1

The American Wing

Clara, 25

New York City, 2035

Clara stood at the entrance to the Met in the crisp November morning and put a hand to her chest. She had the strangest feeling, like a claw clutching her heart. In an instant it was gone. She glanced at the crowd snaking down the steps to Fifth Avenue. Where was her mother? Clara called her cell but it rang out.

The security staff were checking through visitors’ bags.

‘Good morning, Clara,’ said Jay as she rummaged through an oversized vintage Louis Vuitton, followed by a well-worn black faux-leather handbag and a grubby canvas ‘I NY’ tote.

Jay was always finding items to confiscate. Once she had found a handgun. The woman was from Texas and said she didn’t know the rules were different in New York. Jay acted impeccably throughout the encounter, and Clara had a word to the director about Jay’s excellent demeanour with visitors.

‘Are you okay, Clara?’ asked Jay.

‘I’m waiting for my mother. It’s 10:20, isn’t it?’ Clara looked at her cell. The time couldn’t be wrong. And yet.

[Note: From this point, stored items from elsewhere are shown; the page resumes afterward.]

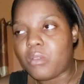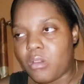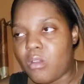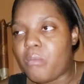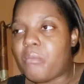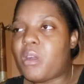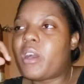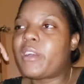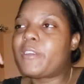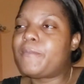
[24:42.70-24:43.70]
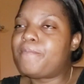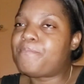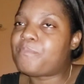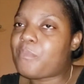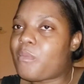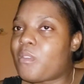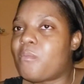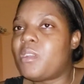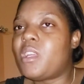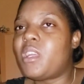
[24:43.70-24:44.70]
come back.
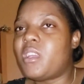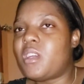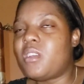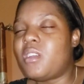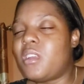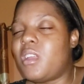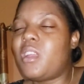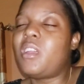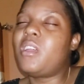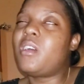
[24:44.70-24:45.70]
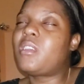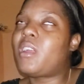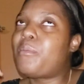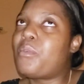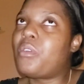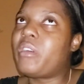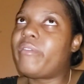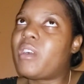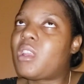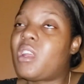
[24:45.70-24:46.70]
Till about 11
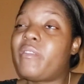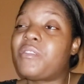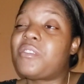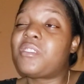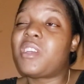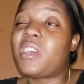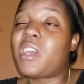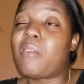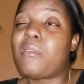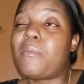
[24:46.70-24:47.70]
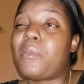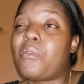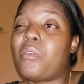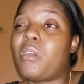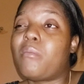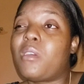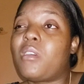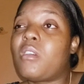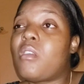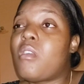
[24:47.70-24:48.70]
o'clock, 11:30, then carry baby come with
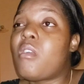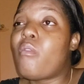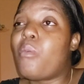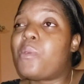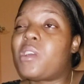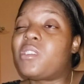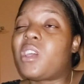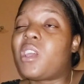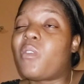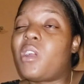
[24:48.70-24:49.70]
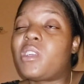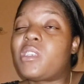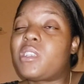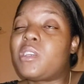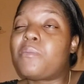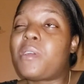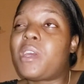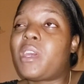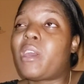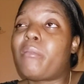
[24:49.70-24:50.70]
me. I try it one to sleep and
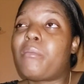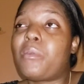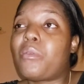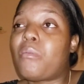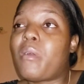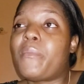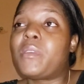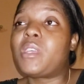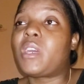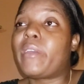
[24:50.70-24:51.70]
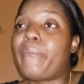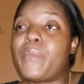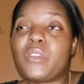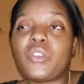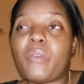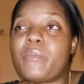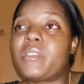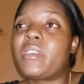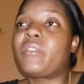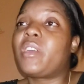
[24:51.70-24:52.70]
then carry baby come and me taking picture, me
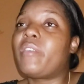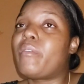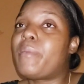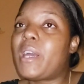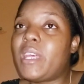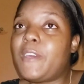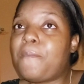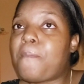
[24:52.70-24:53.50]
send with everybody.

‘Yep,’ Jay said, glancing at her wristwatch. ‘It’s 10:20.’

‘Well, this is a bit unusual for her,’ said Clara, staring out on to Fifth Avenue. The yellow taxis were creeping along, but surely her mother would have walked the few blocks.

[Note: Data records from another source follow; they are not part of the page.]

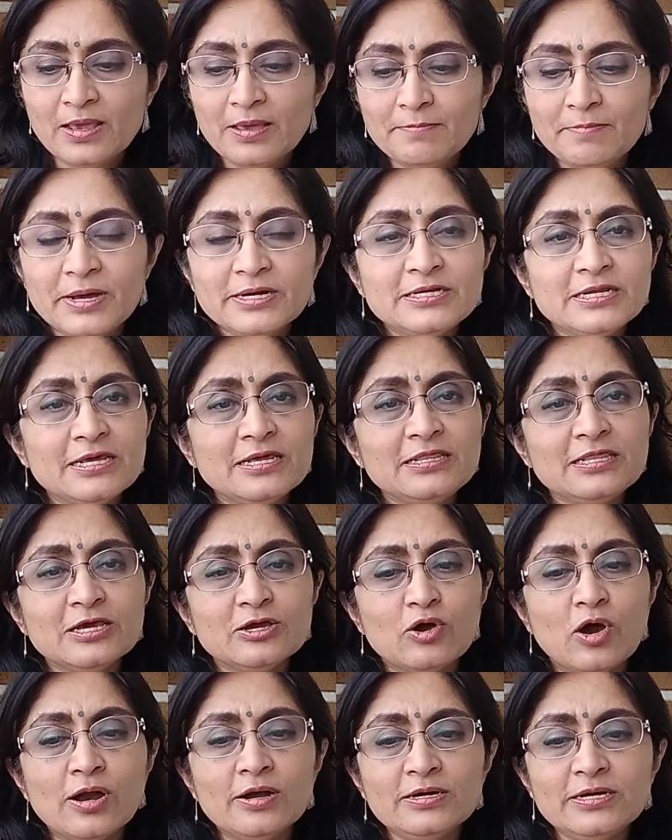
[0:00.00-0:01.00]
But in the
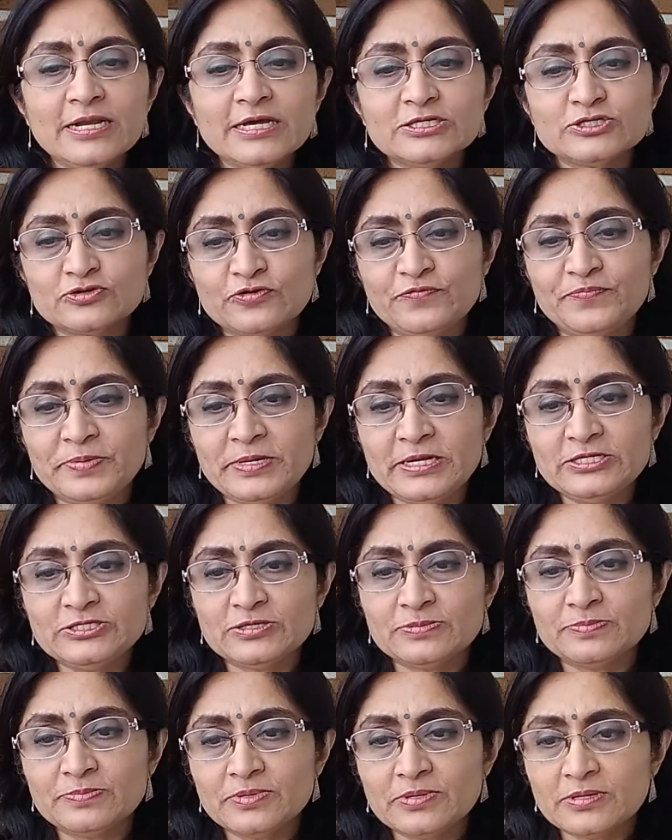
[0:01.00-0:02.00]
context of
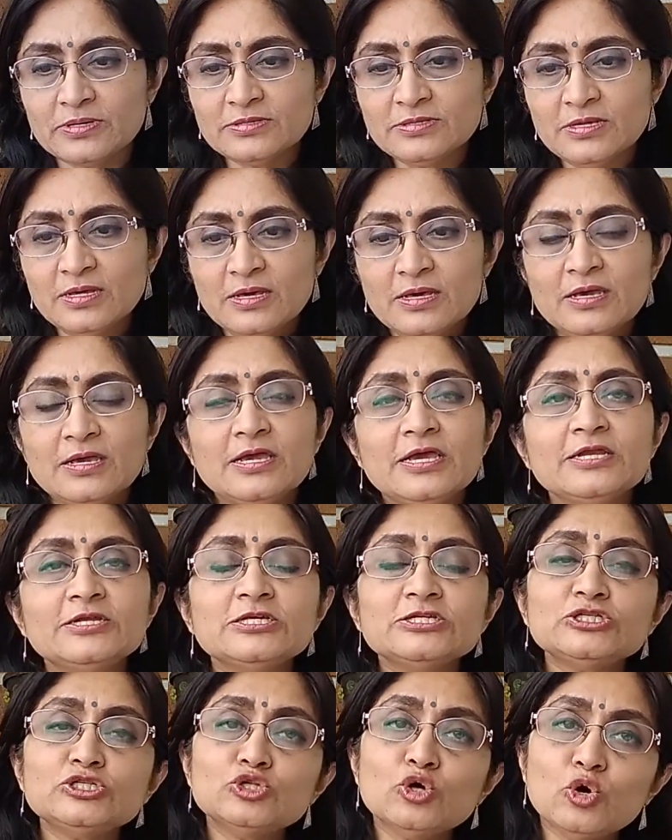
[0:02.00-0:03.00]
preterm birth, it
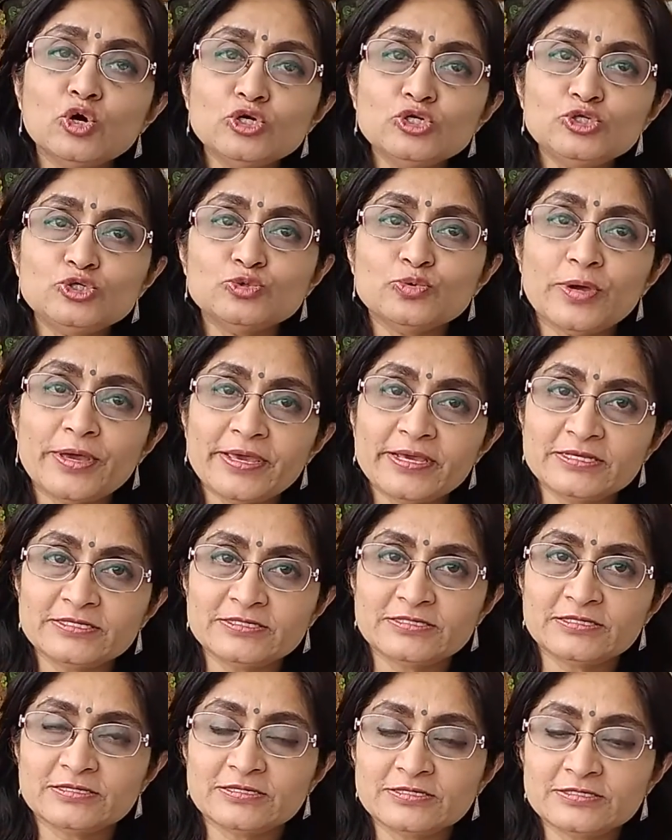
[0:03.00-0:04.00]
is known to
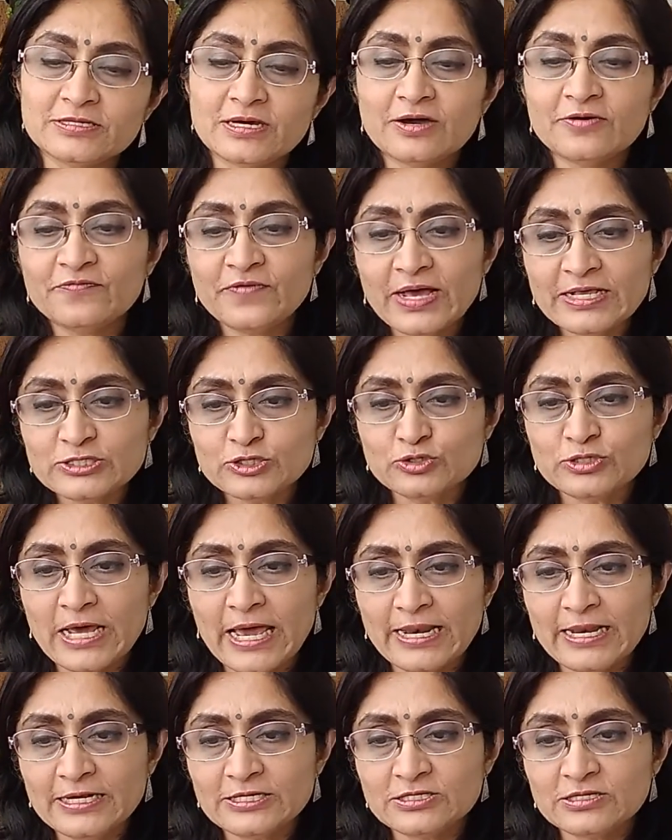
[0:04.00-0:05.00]
exert a
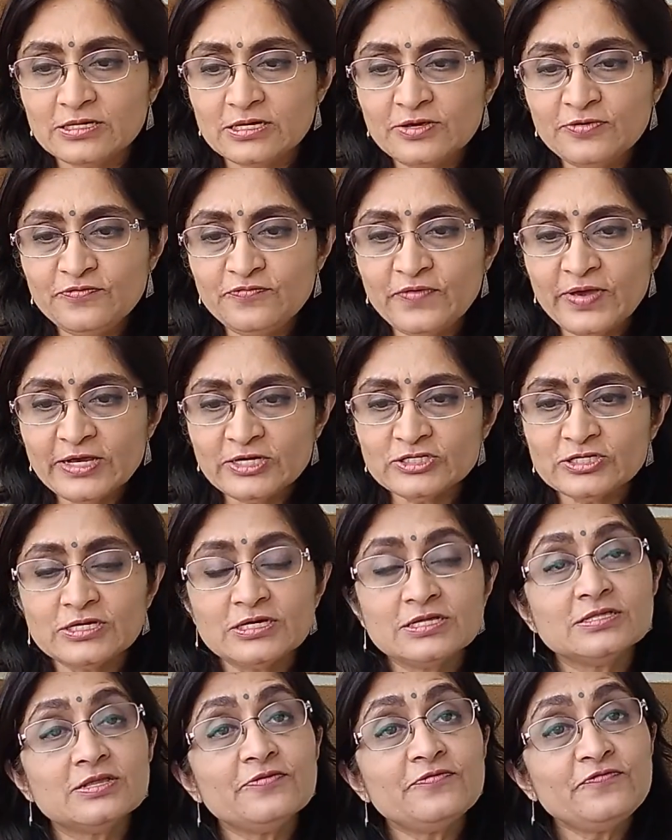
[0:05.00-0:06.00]
vasodilator effect
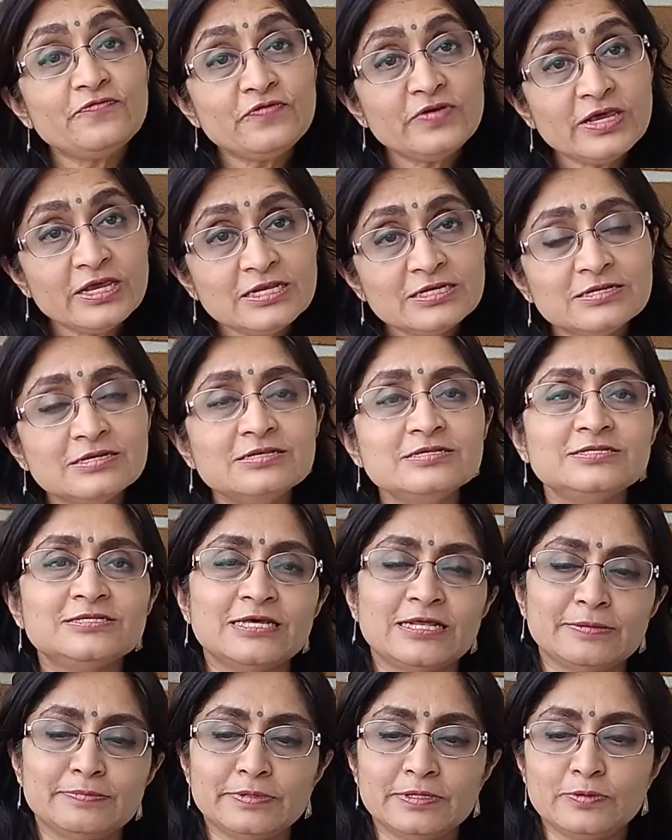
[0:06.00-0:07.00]
in the fetal
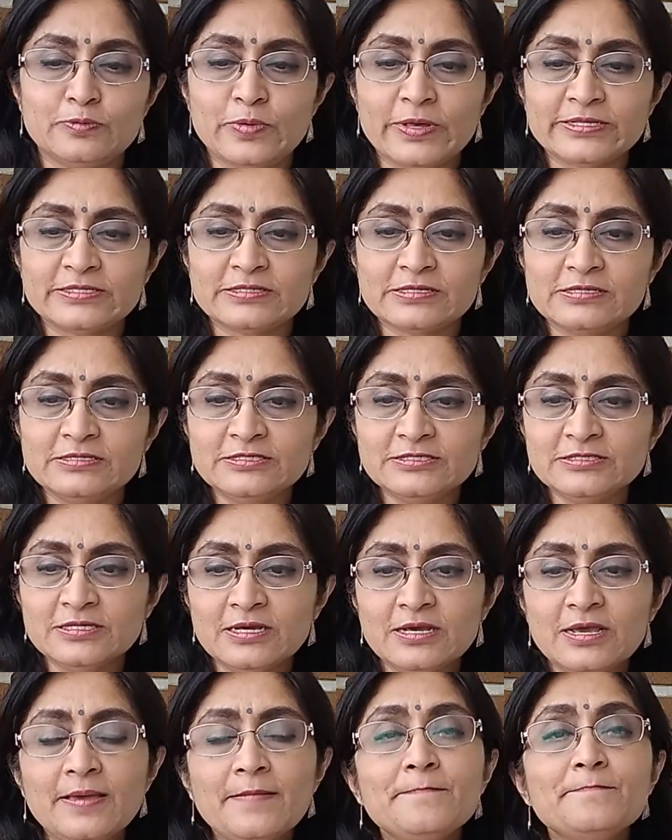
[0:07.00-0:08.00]
cerebral vessels,
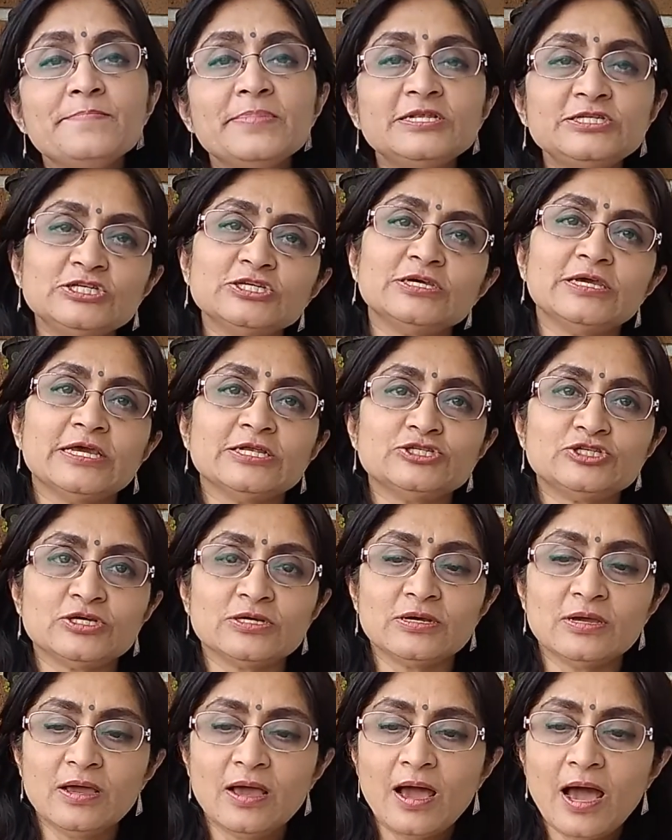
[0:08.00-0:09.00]

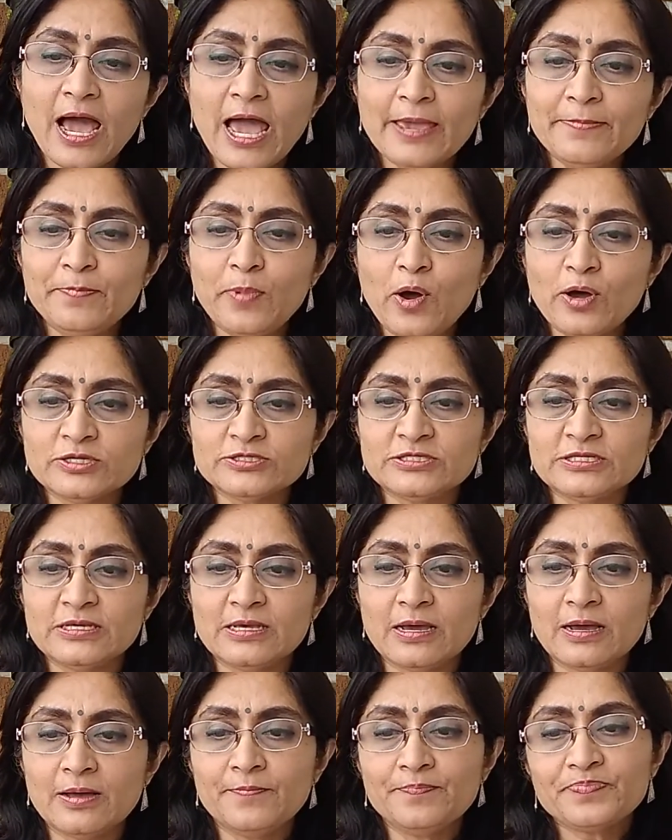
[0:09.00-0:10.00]
mitigating
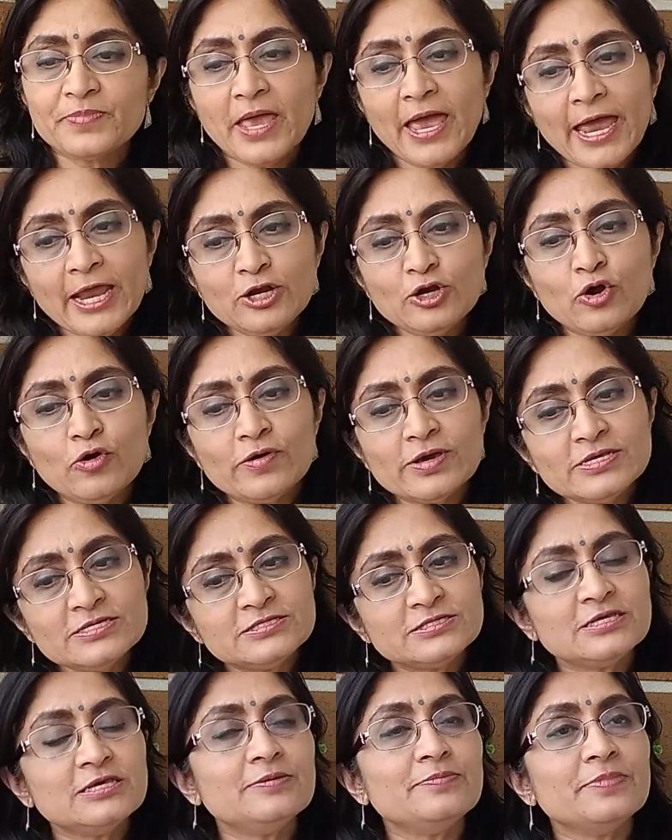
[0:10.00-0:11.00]
hypoxia and or
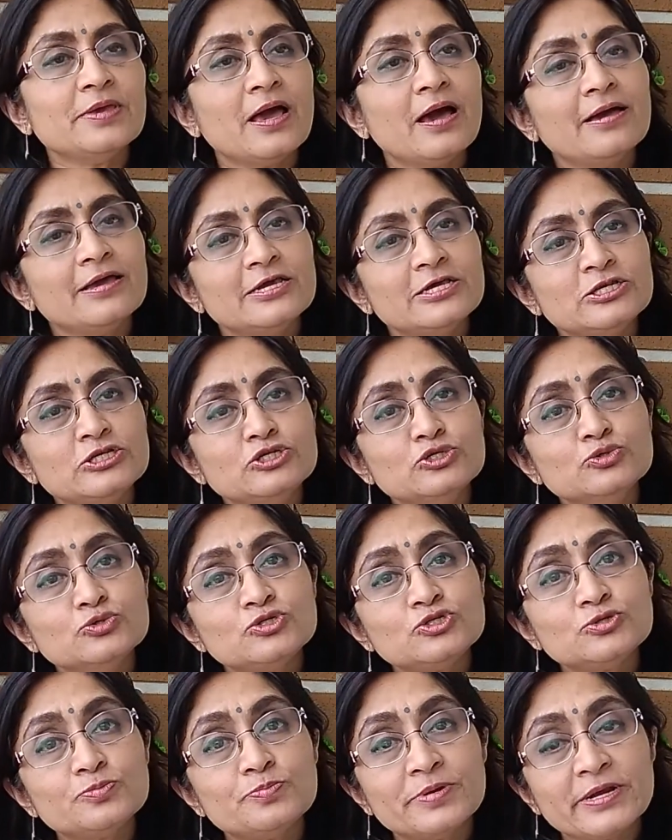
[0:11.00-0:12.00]
ischemia
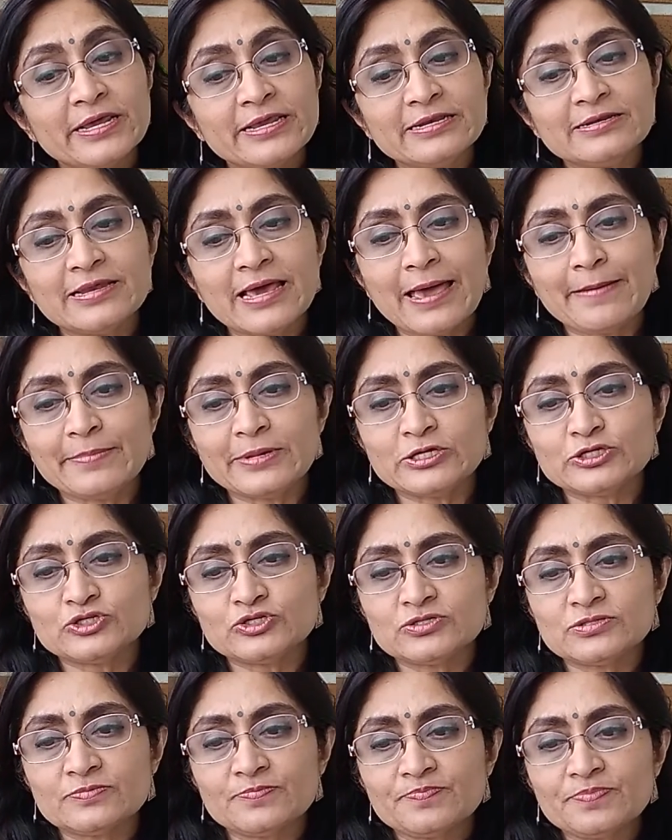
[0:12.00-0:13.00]
induced brain
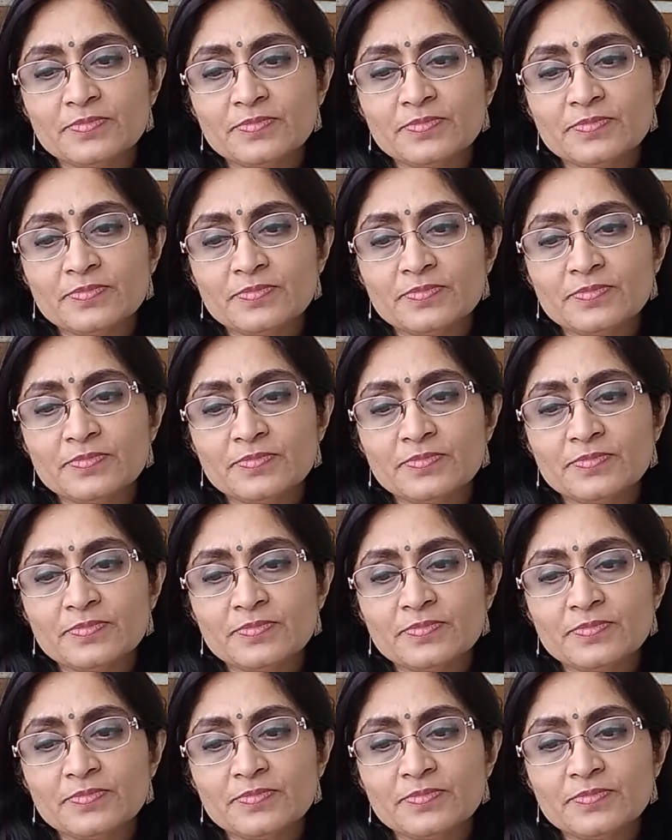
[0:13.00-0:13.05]
damage.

Clara tried her mother’s cell again.

‘Clara, are you coming to the American Wing? Didn’t you want to show your mom the new exhibition?’ called out Mariella.

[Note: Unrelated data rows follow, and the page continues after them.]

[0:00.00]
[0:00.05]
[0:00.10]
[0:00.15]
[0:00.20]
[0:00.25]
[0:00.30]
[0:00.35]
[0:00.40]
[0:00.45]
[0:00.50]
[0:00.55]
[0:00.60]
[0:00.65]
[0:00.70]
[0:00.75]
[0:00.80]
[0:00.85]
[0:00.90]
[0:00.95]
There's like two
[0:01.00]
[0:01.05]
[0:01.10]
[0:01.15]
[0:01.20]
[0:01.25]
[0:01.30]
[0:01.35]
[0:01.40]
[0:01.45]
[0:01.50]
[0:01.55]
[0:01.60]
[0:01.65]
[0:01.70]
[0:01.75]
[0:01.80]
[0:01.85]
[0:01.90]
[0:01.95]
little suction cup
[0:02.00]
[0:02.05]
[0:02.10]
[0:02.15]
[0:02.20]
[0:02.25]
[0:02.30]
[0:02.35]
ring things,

‘Yes, she’s meant to be here. I’ll just go over there and check she hasn’t come in a different way. Maybe she’s walked in via the gift shop downstairs,’ said Clara.

Clara headed towards the American Wing. But as she scanned the heads, she didn’t recognise anyone.

Clara had spent her whole life wandering the halls of the Met. Of course she had her favourites, but they had changed over time. As a child, she had spent hours gazing at the Ancient Greek vases (thinking that the ones depicting the Goddess Athena looked eerily like her mother – her mother denied it, of course). The European period rooms enchanted her (oh the harp! the little dog kennel!). She noticed when the curators changed the order of the Vermeers. She loved how David insisted that Mick Jagger was in the medieval stained-glass window on the first floor. She had met her friend Georgina under the origami Christmas tree. There were so many moments, so many memories, encased in this building.

When she first started working at the Met, Clara would usually eat lunch in the park, although in inclement weather she would sit among the tourists in the café in the American Wing, one eye on the park and the other on the sculptures and stained-glass windows, trying to imagine what it was like to see them for the first time. She didn’t remember anything before living in Manhattan. She couldn’t remember her first visit to the Met.

There was this sparkle, sometimes a tear, in the eyes of the visitors. There were mid-Westerners who had saved up all their pennies to finally come to the big city. Seeing some art. But they averted their eyes from the nude sculptures – the ones that were allowed to remain. That was just too much body. Too much truth.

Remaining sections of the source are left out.